Prolonged incubation time unwarranted for acute periprosthetic joint infections.

Current laboratory protocols for periprosthetic joint infections (PJIs) involve a standard 10- to 14-day incubation period. However, recent evidence indicates considerable variability in the time to diagnosis (TTD) between acute and chronic PJIs. TTD is also influenced by the employed culture media and sample types. Enriched liquid media, such as broths and blood culture bottles, along with sonication fluid culture, are commonly used, though their incremental benefit for PJI diagnosis remains debated. We retrospectively analyzed 187 confirmed hip and knee PJIs, each with at least three intraoperative samples. Comparison of TTD among early acute (n = 68), late acute (n = 52), and late chronic (n = 67) PJIs revealed a significant difference, particularly between late acute and late chronic infections (P < 0.004). Early acute and late acute PJIs were diagnosed within 5 days in 97.1% and 98.1% of cases, respectively, contrasting with 14 days required for 97.1% of late chronic PJIs. Enriched liquid media significantly improved species detection, especially in polymicrobial and anaerobic infections.
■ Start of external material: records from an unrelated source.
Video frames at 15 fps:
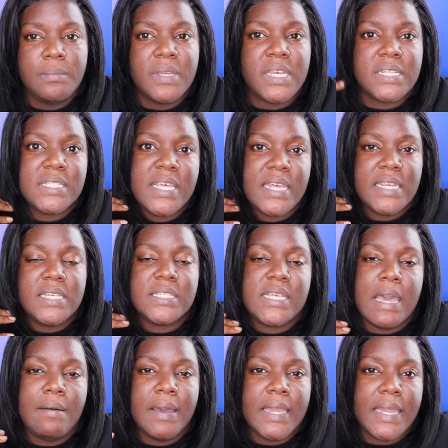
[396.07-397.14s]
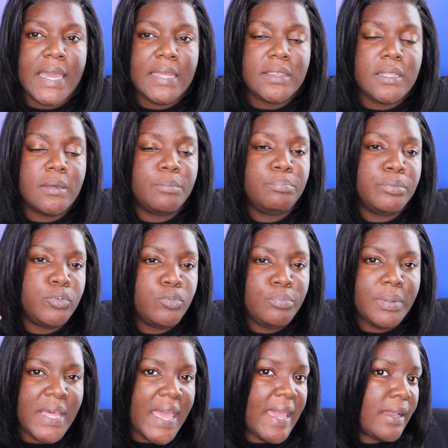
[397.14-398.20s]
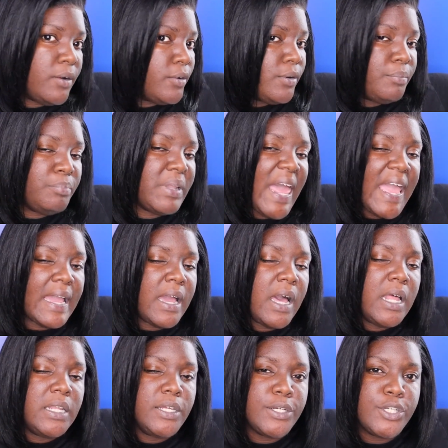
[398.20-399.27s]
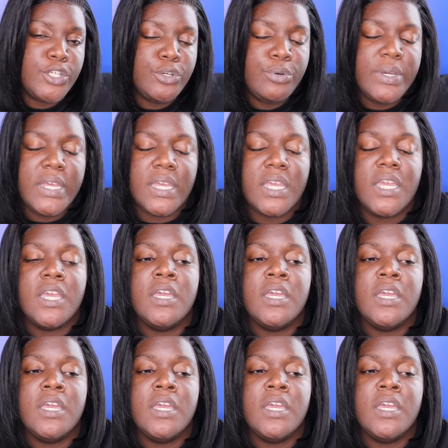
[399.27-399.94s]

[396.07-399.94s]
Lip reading: because that is how I got the blue black or black color to it.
Pediatric and anaerobic blood culture bottles demonstrated superior efficacy over thioglycolate broths for diagnostic confirmation. Sonication fluid culture was essential for confirming diagnoses in 17.6% of cases. Our findings highlight that clinical presentation, rather than time since primary arthroplasty, should guide incubation duration: both early acute and late acute PJIs can be diagnosed within 5 days. Medical microbiology laboratories should consider shorter incubation times for acute PJIs to optimize diagnostic efficiency. The use of blood culture bottles and sonication fluid culture proves invaluable for accurate PJI diagnosis.

Importance: While molecular techniques are becoming increasingly employed, culture remains the gold standard for diagnosing periprosthetic joint infections. However, guidance for laboratory protocols is limited and highly variable. This article aims to increase diagnostic efficiency by providing concrete recommendations for medical microbiology laboratories.